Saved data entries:

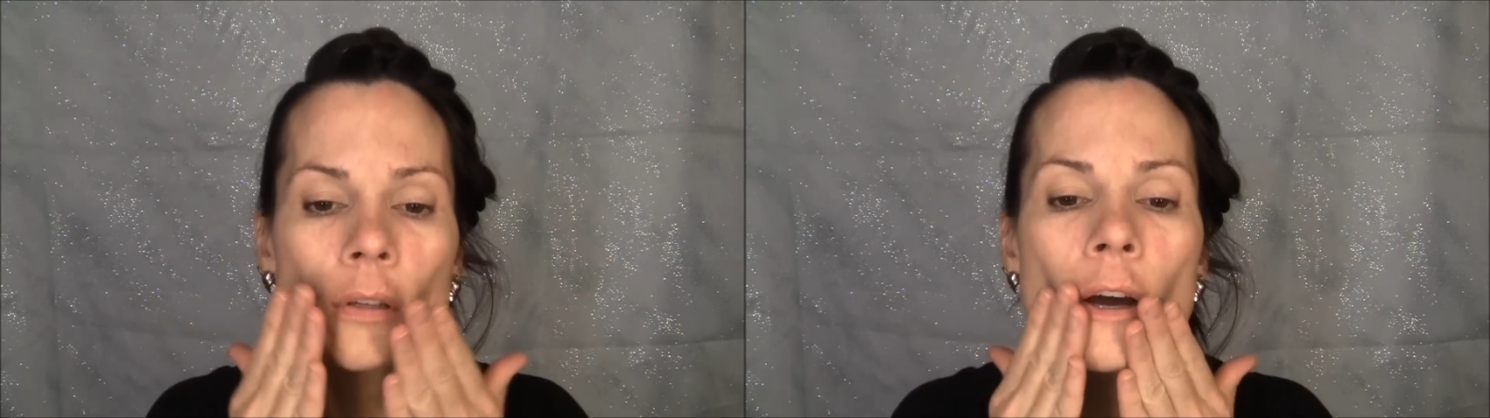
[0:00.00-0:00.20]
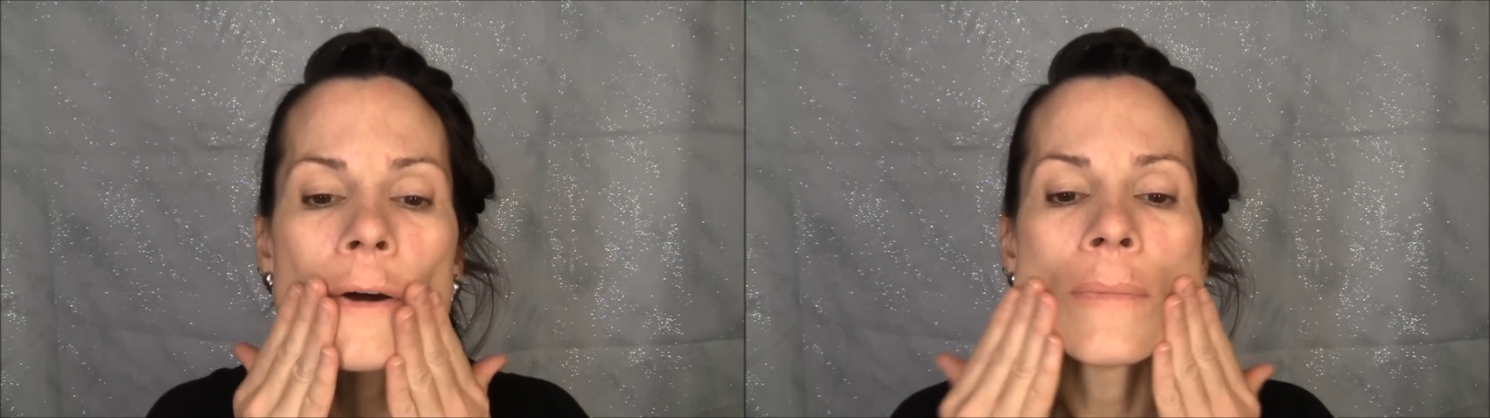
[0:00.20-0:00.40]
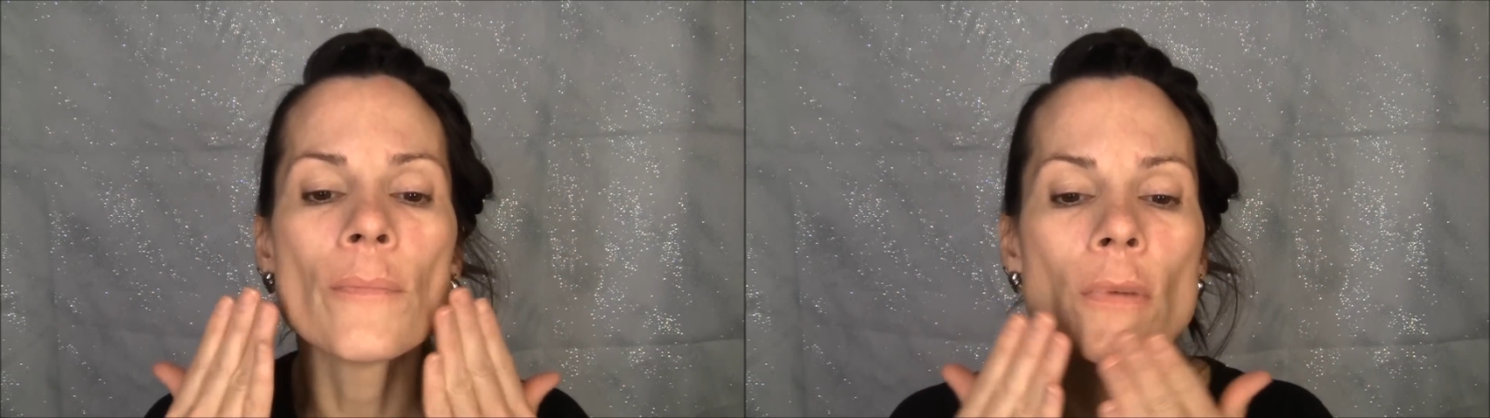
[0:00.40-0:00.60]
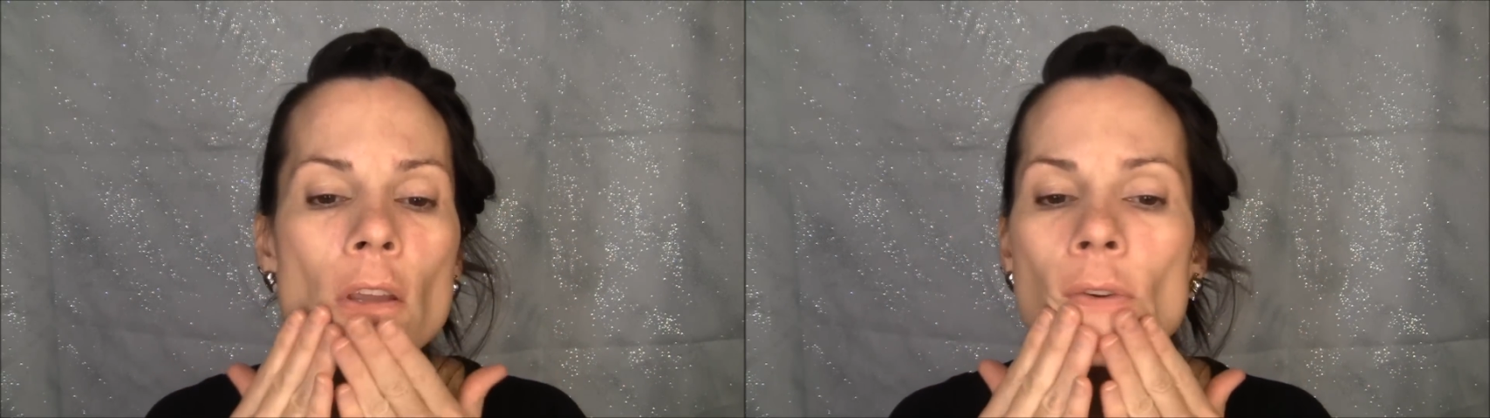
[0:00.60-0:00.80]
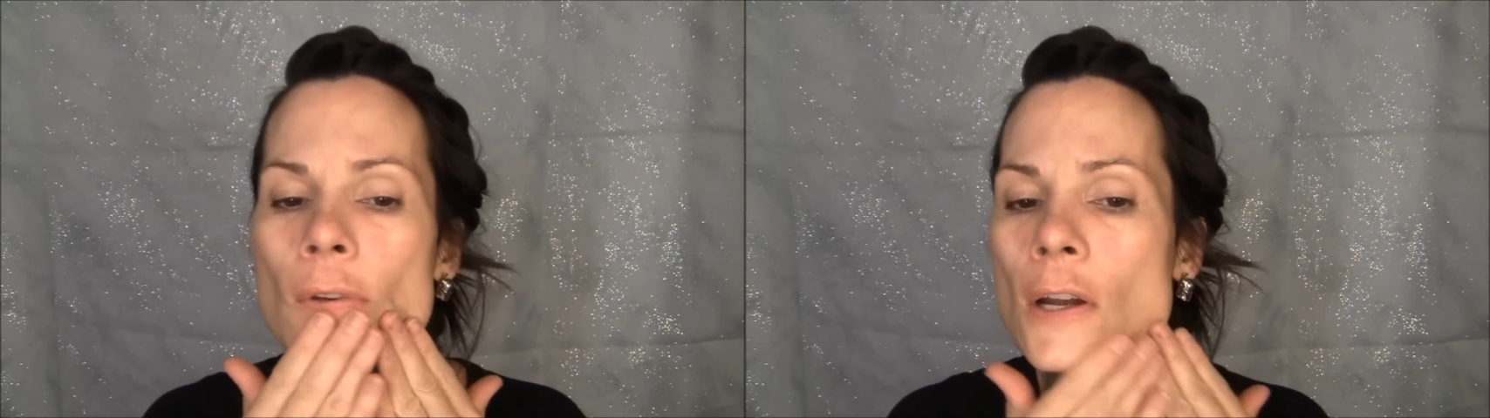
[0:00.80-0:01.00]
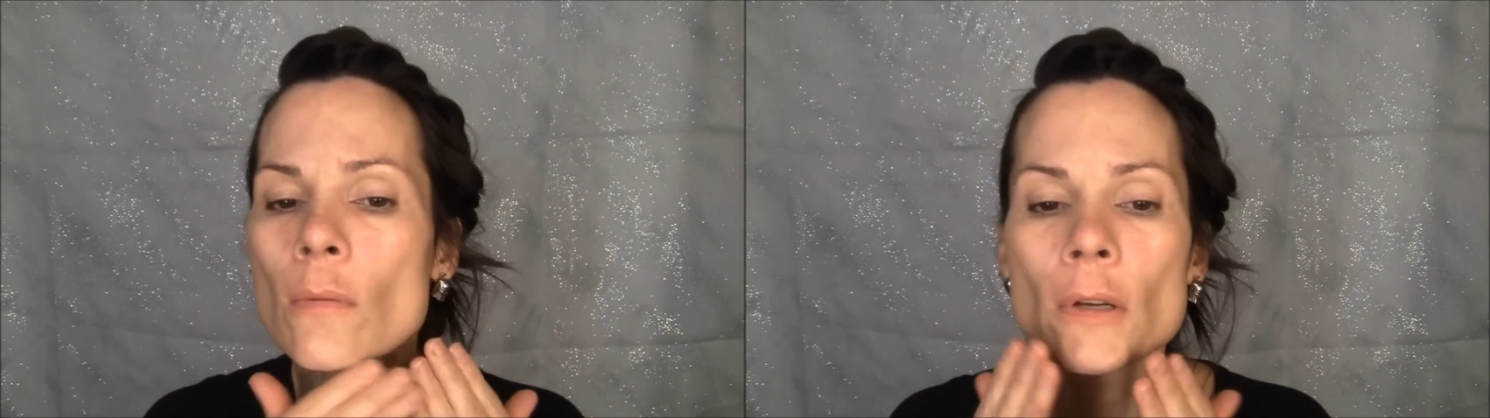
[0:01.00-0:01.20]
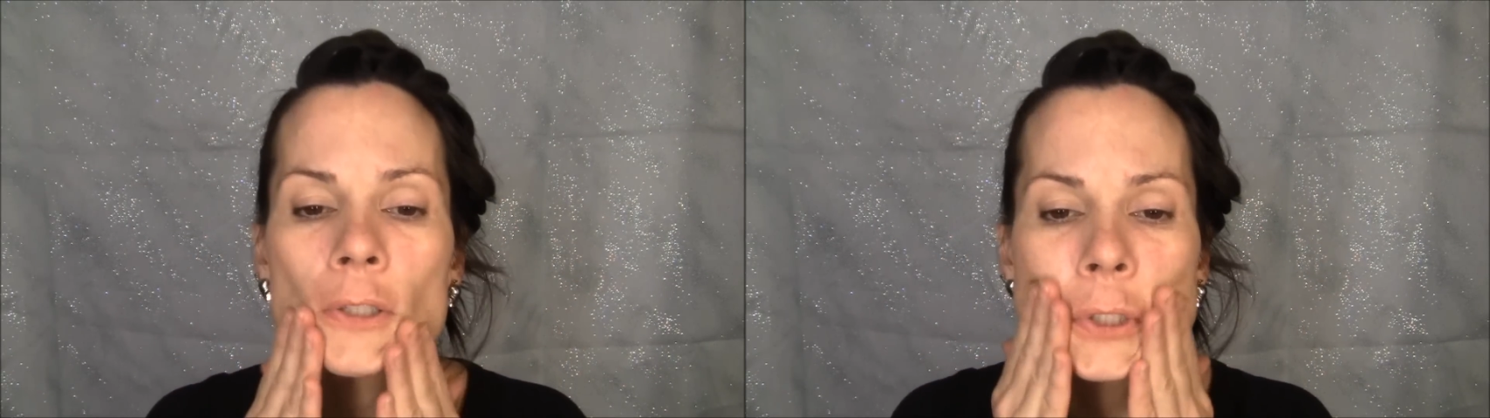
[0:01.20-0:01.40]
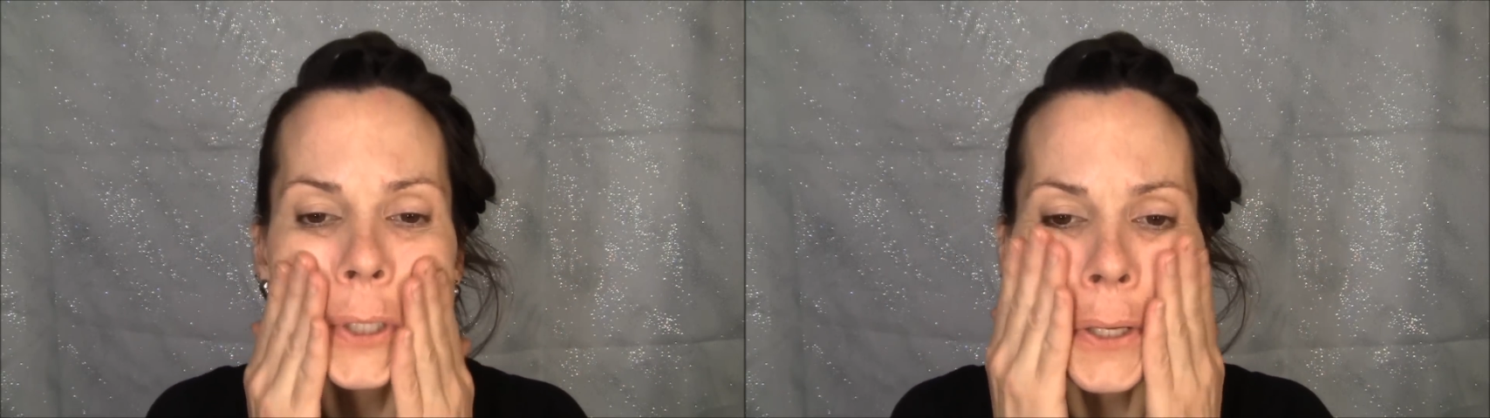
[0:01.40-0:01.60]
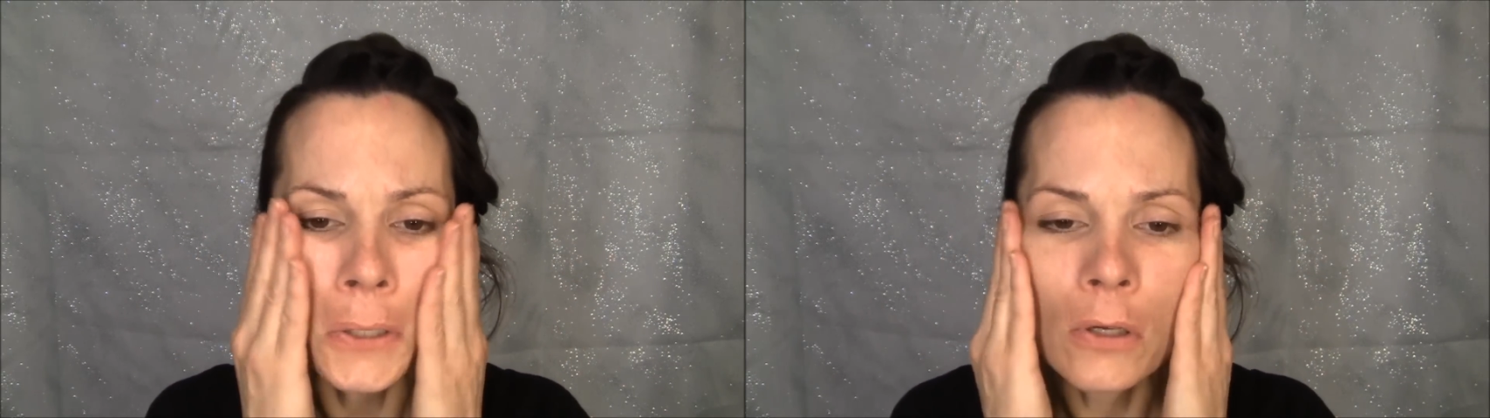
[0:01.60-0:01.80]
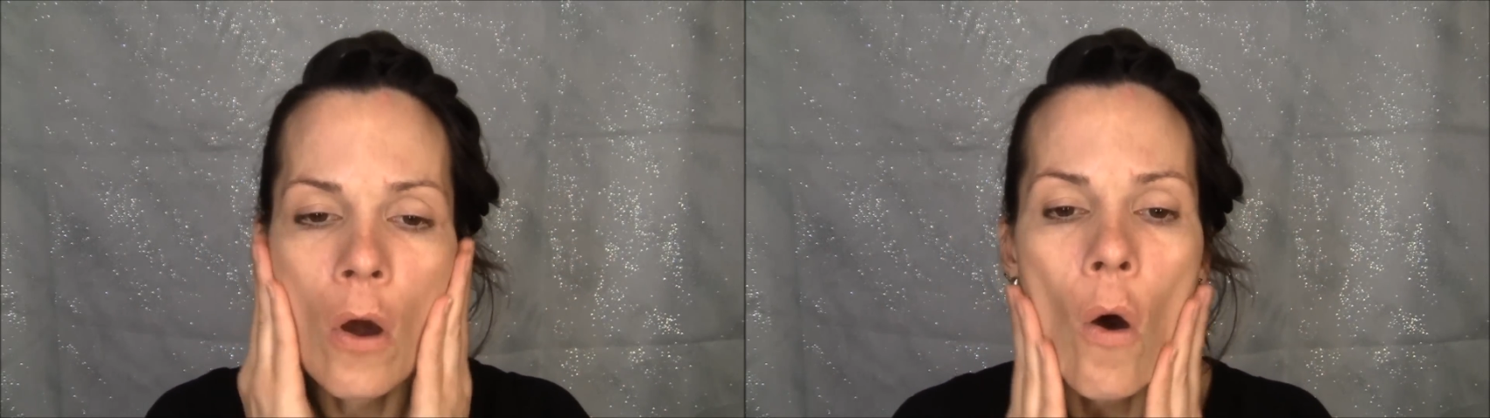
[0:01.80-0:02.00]
Um, even out my
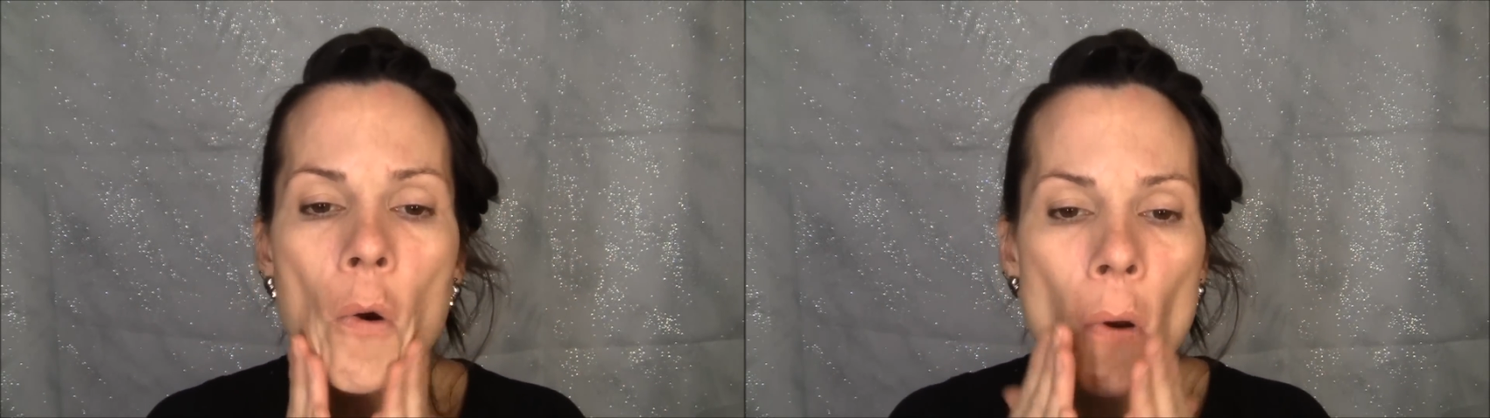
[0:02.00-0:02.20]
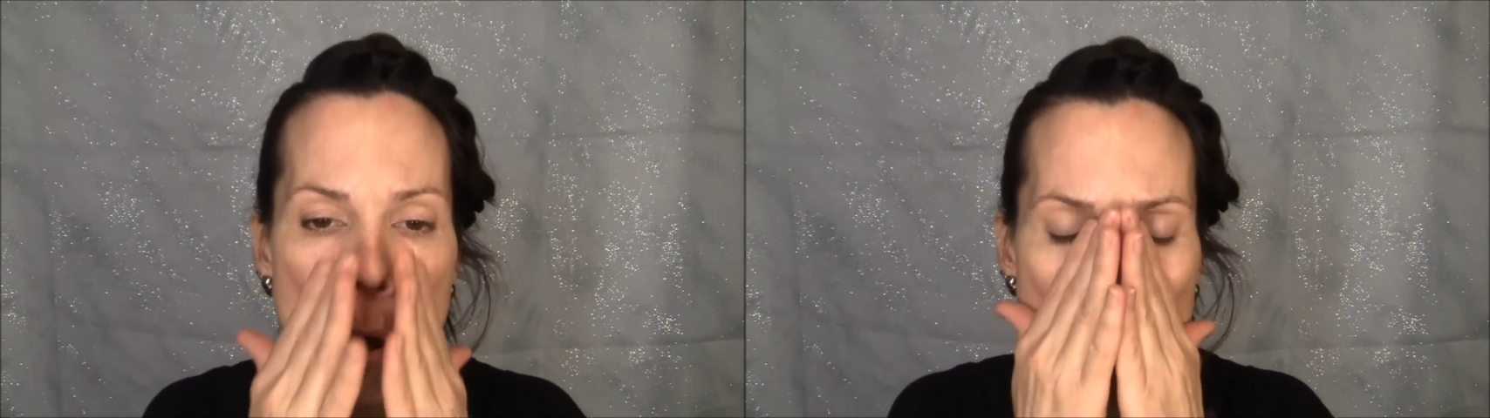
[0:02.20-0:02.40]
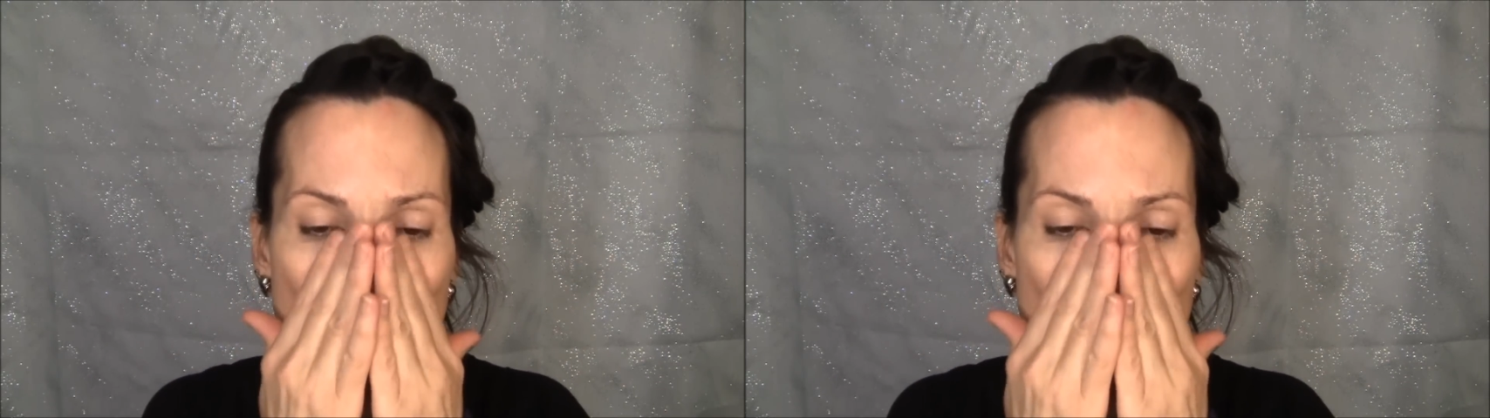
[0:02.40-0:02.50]
skin tone.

* WHAT IS REQUIRED: Make an exact copy of the records shown above, without the pictures.

* EXERCISE SOLUTION:
[0:00.00-0:00.20]
[0:00.20-0:00.40]
[0:00.40-0:00.60]
[0:00.60-0:00.80]
[0:00.80-0:01.00]
[0:01.00-0:01.20]
[0:01.20-0:01.40]
[0:01.40-0:01.60]
[0:01.60-0:01.80]
[0:01.80-0:02.00]
Um, even out my
[0:02.00-0:02.20]
[0:02.20-0:02.40]
[0:02.40-0:02.50]
skin tone.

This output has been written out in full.